● **Work instruction**
The text of every record, exactly as given and with no pictures, should be your output.

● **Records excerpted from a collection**
-- -- --

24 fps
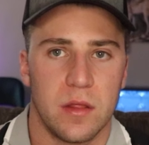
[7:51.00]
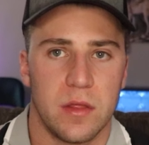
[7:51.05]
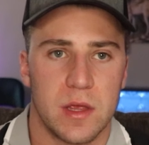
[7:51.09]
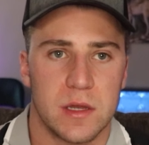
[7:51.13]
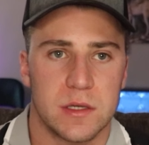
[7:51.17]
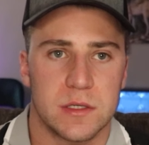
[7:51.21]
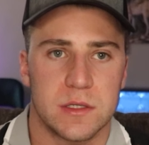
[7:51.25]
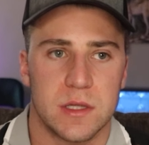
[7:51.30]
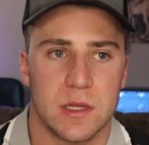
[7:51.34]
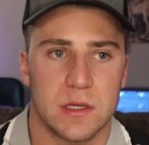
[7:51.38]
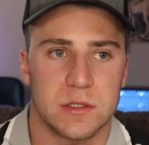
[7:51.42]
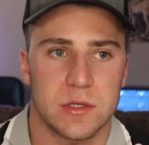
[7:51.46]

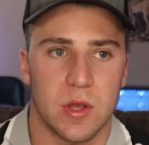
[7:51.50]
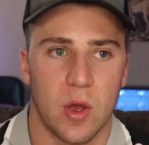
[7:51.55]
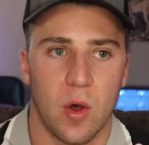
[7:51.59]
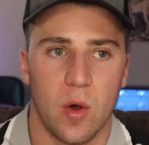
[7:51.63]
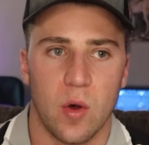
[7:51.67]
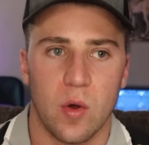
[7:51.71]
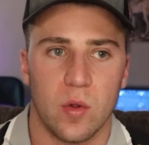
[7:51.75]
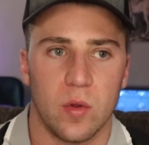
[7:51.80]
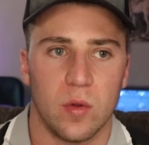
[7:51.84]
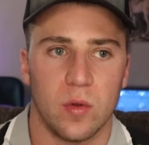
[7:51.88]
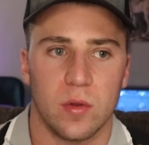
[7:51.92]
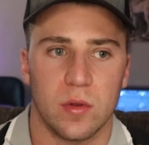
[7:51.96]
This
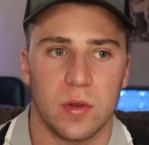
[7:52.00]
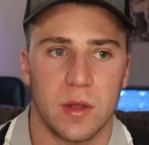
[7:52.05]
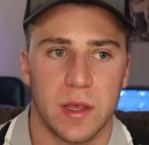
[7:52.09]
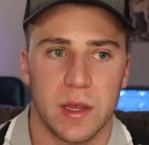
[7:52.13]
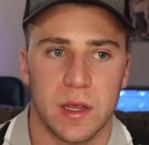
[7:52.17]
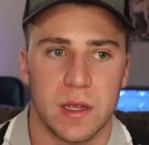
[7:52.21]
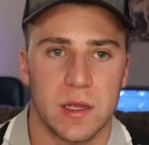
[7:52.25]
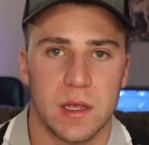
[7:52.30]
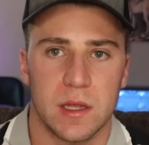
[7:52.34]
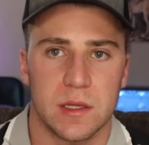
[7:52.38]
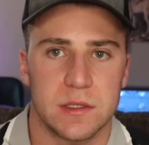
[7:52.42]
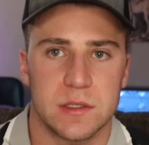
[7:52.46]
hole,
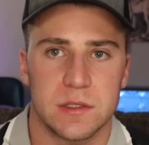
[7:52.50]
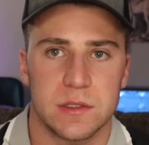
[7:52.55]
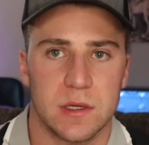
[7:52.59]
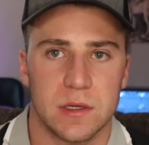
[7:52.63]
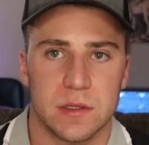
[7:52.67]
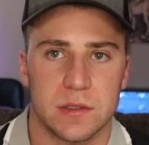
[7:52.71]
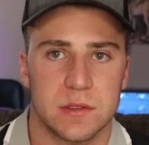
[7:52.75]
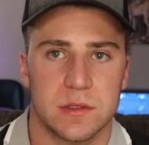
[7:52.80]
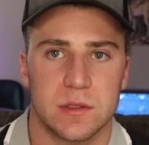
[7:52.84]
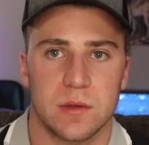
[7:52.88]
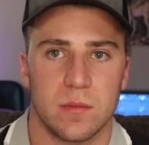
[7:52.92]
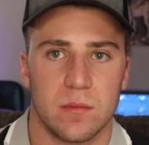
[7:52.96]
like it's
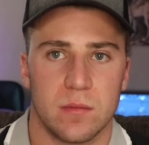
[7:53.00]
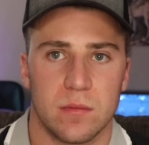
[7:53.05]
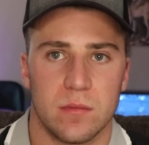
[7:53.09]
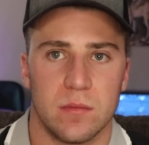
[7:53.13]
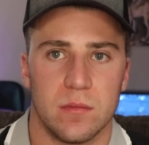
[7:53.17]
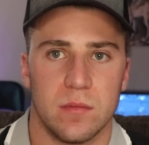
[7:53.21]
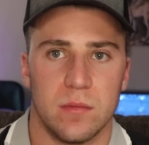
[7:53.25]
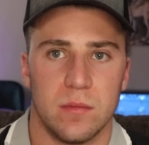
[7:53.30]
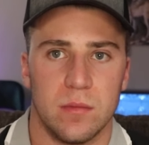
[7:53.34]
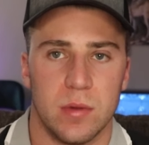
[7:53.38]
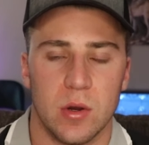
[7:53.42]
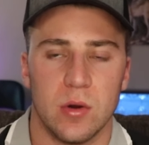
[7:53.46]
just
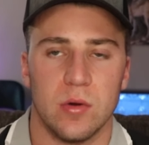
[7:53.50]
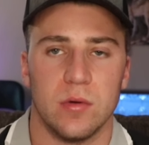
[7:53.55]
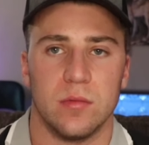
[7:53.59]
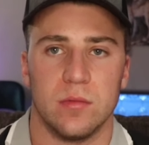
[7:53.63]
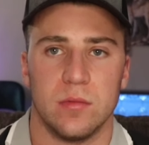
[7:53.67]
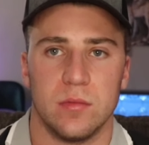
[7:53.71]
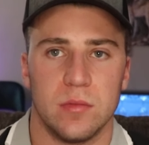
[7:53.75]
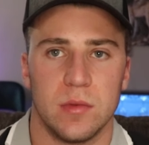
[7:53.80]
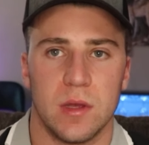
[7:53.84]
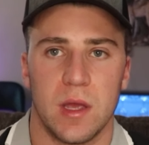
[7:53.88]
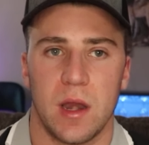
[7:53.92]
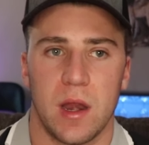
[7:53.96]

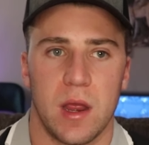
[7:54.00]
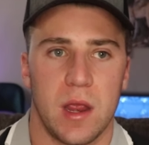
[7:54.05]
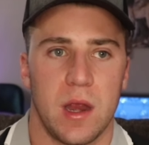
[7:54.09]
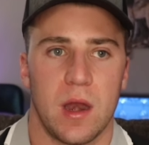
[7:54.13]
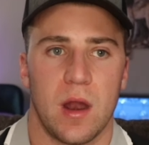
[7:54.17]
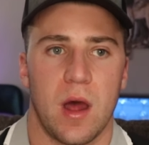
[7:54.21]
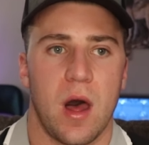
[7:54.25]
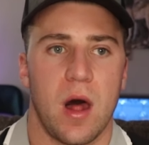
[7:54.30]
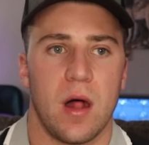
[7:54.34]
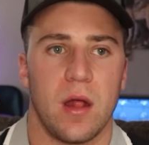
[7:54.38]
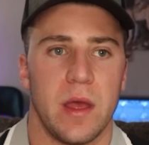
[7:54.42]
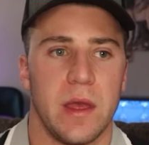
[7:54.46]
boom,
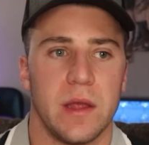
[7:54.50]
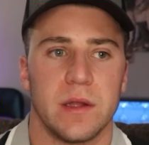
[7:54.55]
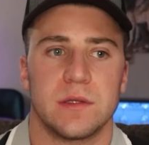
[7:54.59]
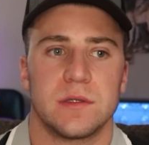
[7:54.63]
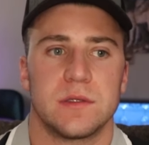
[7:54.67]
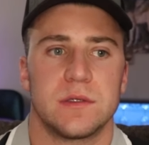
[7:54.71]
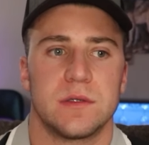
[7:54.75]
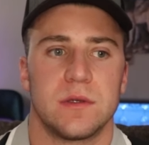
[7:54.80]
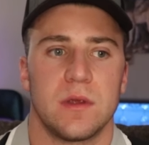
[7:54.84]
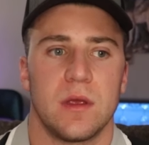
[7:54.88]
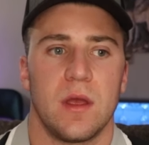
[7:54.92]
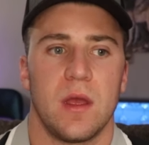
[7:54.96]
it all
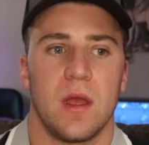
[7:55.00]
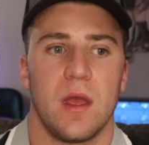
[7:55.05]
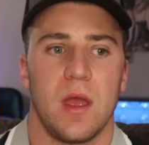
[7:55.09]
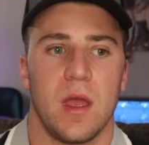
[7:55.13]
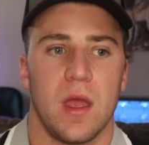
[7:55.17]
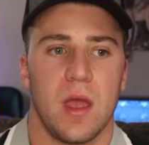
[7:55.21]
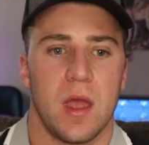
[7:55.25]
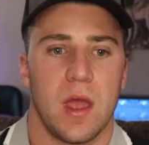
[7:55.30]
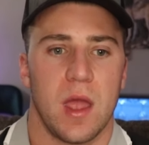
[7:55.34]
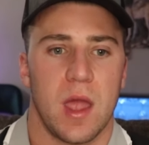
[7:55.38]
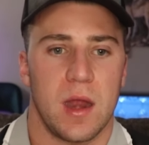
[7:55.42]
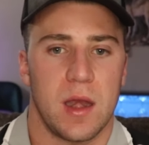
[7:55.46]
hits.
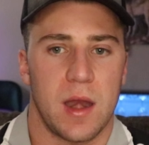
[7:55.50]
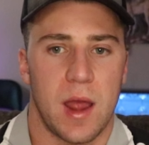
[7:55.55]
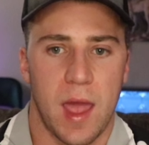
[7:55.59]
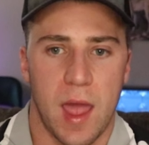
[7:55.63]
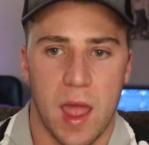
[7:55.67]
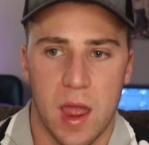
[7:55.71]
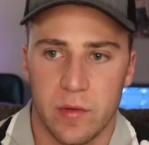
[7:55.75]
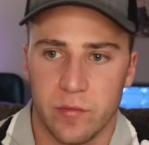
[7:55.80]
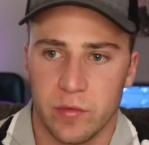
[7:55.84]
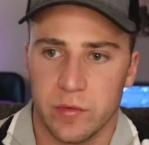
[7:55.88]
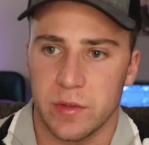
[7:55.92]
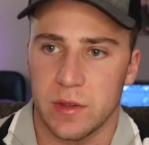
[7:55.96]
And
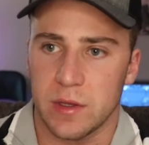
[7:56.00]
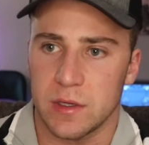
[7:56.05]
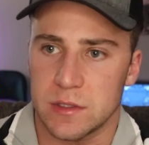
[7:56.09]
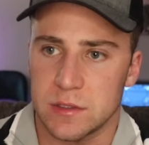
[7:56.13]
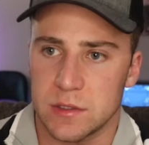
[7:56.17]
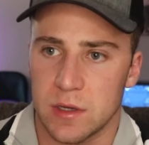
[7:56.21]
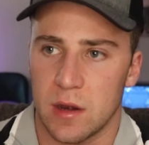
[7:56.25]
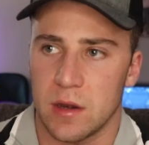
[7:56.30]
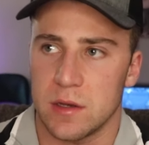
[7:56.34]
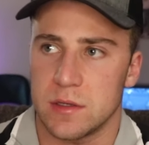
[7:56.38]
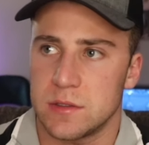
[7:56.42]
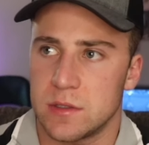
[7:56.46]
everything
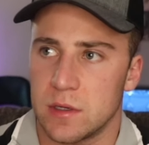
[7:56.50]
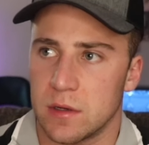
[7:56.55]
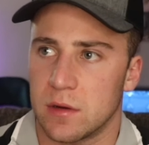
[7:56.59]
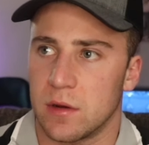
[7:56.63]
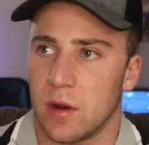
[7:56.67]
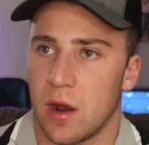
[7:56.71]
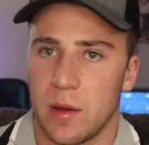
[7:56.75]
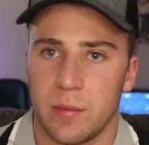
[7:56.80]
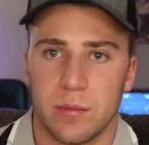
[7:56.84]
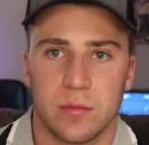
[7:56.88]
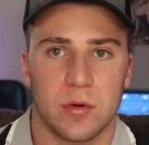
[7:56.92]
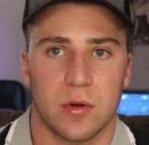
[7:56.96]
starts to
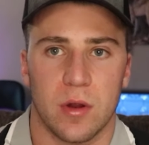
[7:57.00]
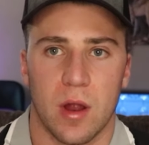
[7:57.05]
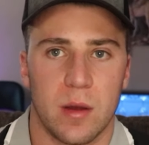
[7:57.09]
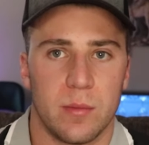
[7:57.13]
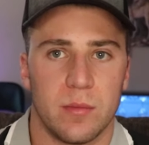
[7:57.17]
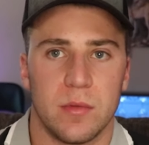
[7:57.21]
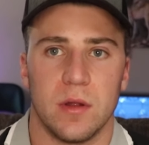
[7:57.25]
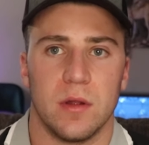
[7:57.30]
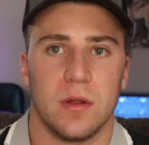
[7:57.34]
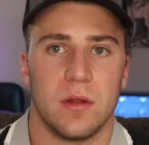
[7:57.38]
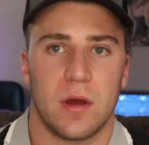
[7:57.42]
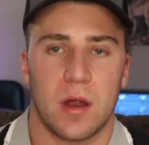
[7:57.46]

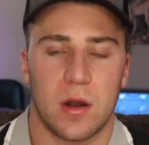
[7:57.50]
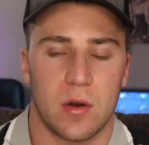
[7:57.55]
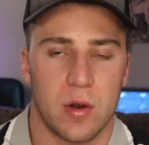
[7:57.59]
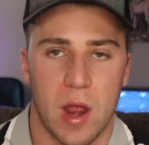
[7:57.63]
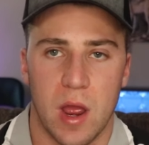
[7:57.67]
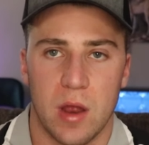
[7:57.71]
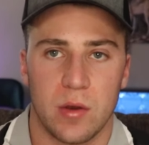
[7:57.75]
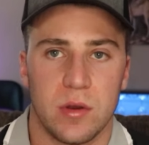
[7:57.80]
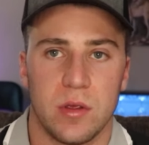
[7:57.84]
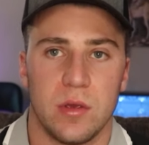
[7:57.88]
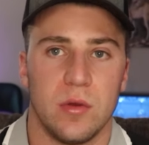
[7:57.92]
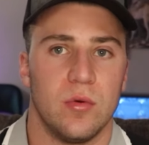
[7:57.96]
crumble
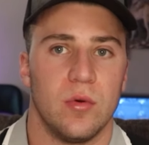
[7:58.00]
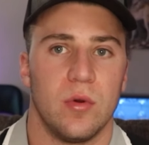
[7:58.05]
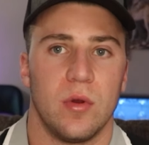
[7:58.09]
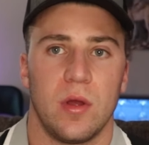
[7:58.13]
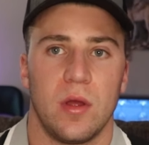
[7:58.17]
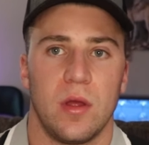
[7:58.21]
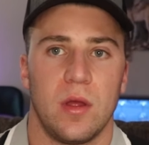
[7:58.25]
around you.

-- -- --

● **Exercise solution**
24 fps
[7:51.00]
[7:51.05]
[7:51.09]
[7:51.13]
[7:51.17]
[7:51.21]
[7:51.25]
[7:51.30]
[7:51.34]
[7:51.38]
[7:51.42]
[7:51.46]

[7:51.50]
[7:51.55]
[7:51.59]
[7:51.63]
[7:51.67]
[7:51.71]
[7:51.75]
[7:51.80]
[7:51.84]
[7:51.88]
[7:51.92]
[7:51.96]
This
[7:52.00]
[7:52.05]
[7:52.09]
[7:52.13]
[7:52.17]
[7:52.21]
[7:52.25]
[7:52.30]
[7:52.34]
[7:52.38]
[7:52.42]
[7:52.46]
hole,
[7:52.50]
[7:52.55]
[7:52.59]
[7:52.63]
[7:52.67]
[7:52.71]
[7:52.75]
[7:52.80]
[7:52.84]
[7:52.88]
[7:52.92]
[7:52.96]
like it's
[7:53.00]
[7:53.05]
[7:53.09]
[7:53.13]
[7:53.17]
[7:53.21]
[7:53.25]
[7:53.30]
[7:53.34]
[7:53.38]
[7:53.42]
[7:53.46]
just
[7:53.50]
[7:53.55]
[7:53.59]
[7:53.63]
[7:53.67]
[7:53.71]
[7:53.75]
[7:53.80]
[7:53.84]
[7:53.88]
[7:53.92]
[7:53.96]

[7:54.00]
[7:54.05]
[7:54.09]
[7:54.13]
[7:54.17]
[7:54.21]
[7:54.25]
[7:54.30]
[7:54.34]
[7:54.38]
[7:54.42]
[7:54.46]
boom,
[7:54.50]
[7:54.55]
[7:54.59]
[7:54.63]
[7:54.67]
[7:54.71]
[7:54.75]
[7:54.80]
[7:54.84]
[7:54.88]
[7:54.92]
[7:54.96]
it all
[7:55.00]
[7:55.05]
[7:55.09]
[7:55.13]
[7:55.17]
[7:55.21]
[7:55.25]
[7:55.30]
[7:55.34]
[7:55.38]
[7:55.42]
[7:55.46]
hits.
[7:55.50]
[7:55.55]
[7:55.59]
[7:55.63]
[7:55.67]
[7:55.71]
[7:55.75]
[7:55.80]
[7:55.84]
[7:55.88]
[7:55.92]
[7:55.96]
And
[7:56.00]
[7:56.05]
[7:56.09]
[7:56.13]
[7:56.17]
[7:56.21]
[7:56.25]
[7:56.30]
[7:56.34]
[7:56.38]
[7:56.42]
[7:56.46]
everything
[7:56.50]
[7:56.55]
[7:56.59]
[7:56.63]
[7:56.67]
[7:56.71]
[7:56.75]
[7:56.80]
[7:56.84]
[7:56.88]
[7:56.92]
[7:56.96]
starts to
[7:57.00]
[7:57.05]
[7:57.09]
[7:57.13]
[7:57.17]
[7:57.21]
[7:57.25]
[7:57.30]
[7:57.34]
[7:57.38]
[7:57.42]
[7:57.46]

[7:57.50]
[7:57.55]
[7:57.59]
[7:57.63]
[7:57.67]
[7:57.71]
[7:57.75]
[7:57.80]
[7:57.84]
[7:57.88]
[7:57.92]
[7:57.96]
crumble
[7:58.00]
[7:58.05]
[7:58.09]
[7:58.13]
[7:58.17]
[7:58.21]
[7:58.25]
around you.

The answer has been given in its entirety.